____ PROVIDED MATERIAL
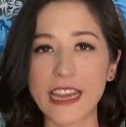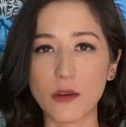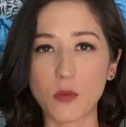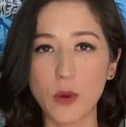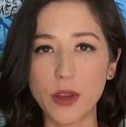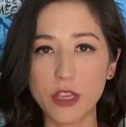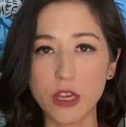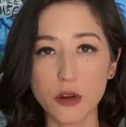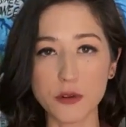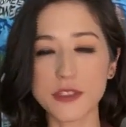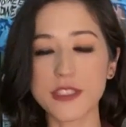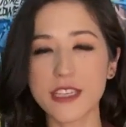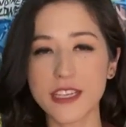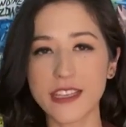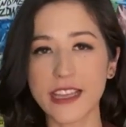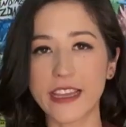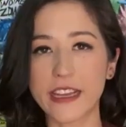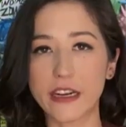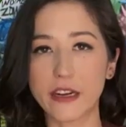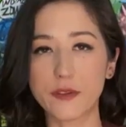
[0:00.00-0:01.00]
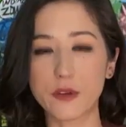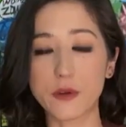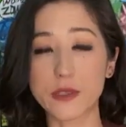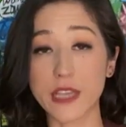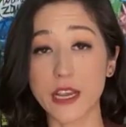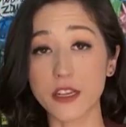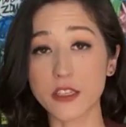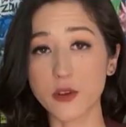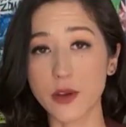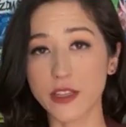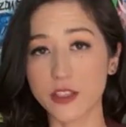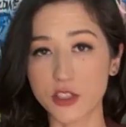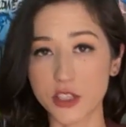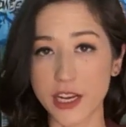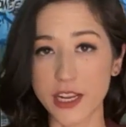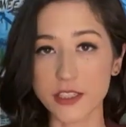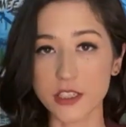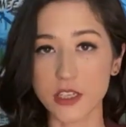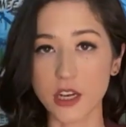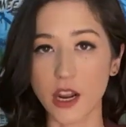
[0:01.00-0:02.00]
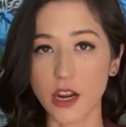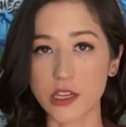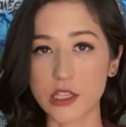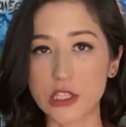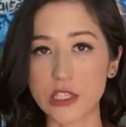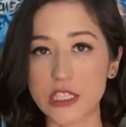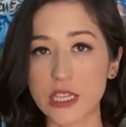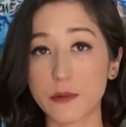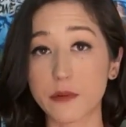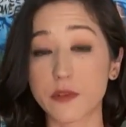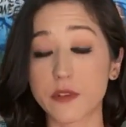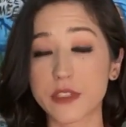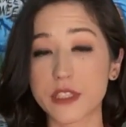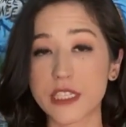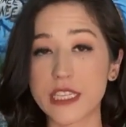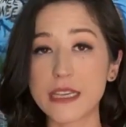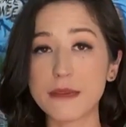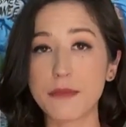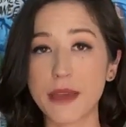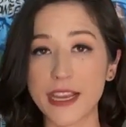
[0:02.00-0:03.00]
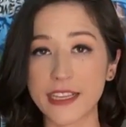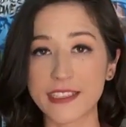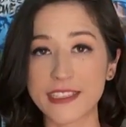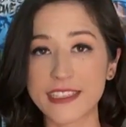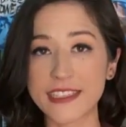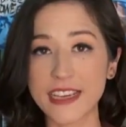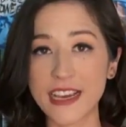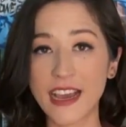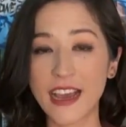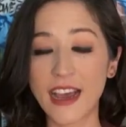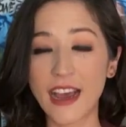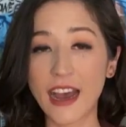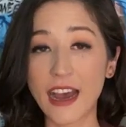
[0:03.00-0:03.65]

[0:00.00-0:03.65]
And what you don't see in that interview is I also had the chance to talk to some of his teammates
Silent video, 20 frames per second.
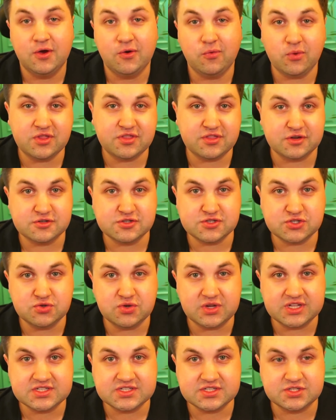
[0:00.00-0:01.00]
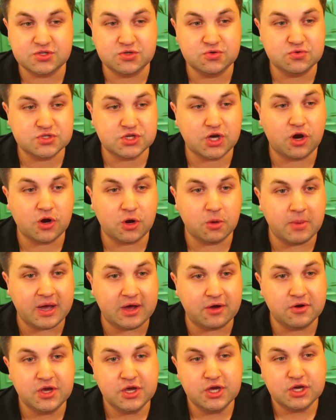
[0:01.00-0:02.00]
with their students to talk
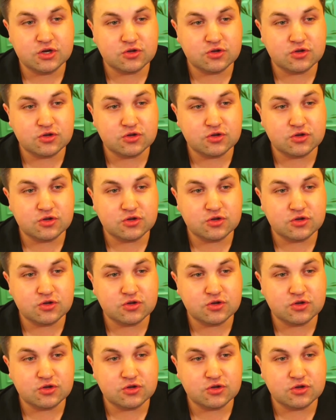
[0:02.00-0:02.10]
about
________
EXERCISE INSTRUCTIONS -> Nothing but the pictures should be left out when the listing above is transcribed.

EXERCISE SOLUTION ->
[0:00.00-0:01.00]
[0:01.00-0:02.00]
[0:02.00-0:03.00]
[0:03.00-0:03.65]

[0:00.00-0:03.65]
And what you don't see in that interview is I also had the chance to talk to some of his teammates
Silent video, 20 frames per second.
[0:00.00-0:01.00]
[0:01.00-0:02.00]
with their students to talk
[0:02.00-0:02.10]
about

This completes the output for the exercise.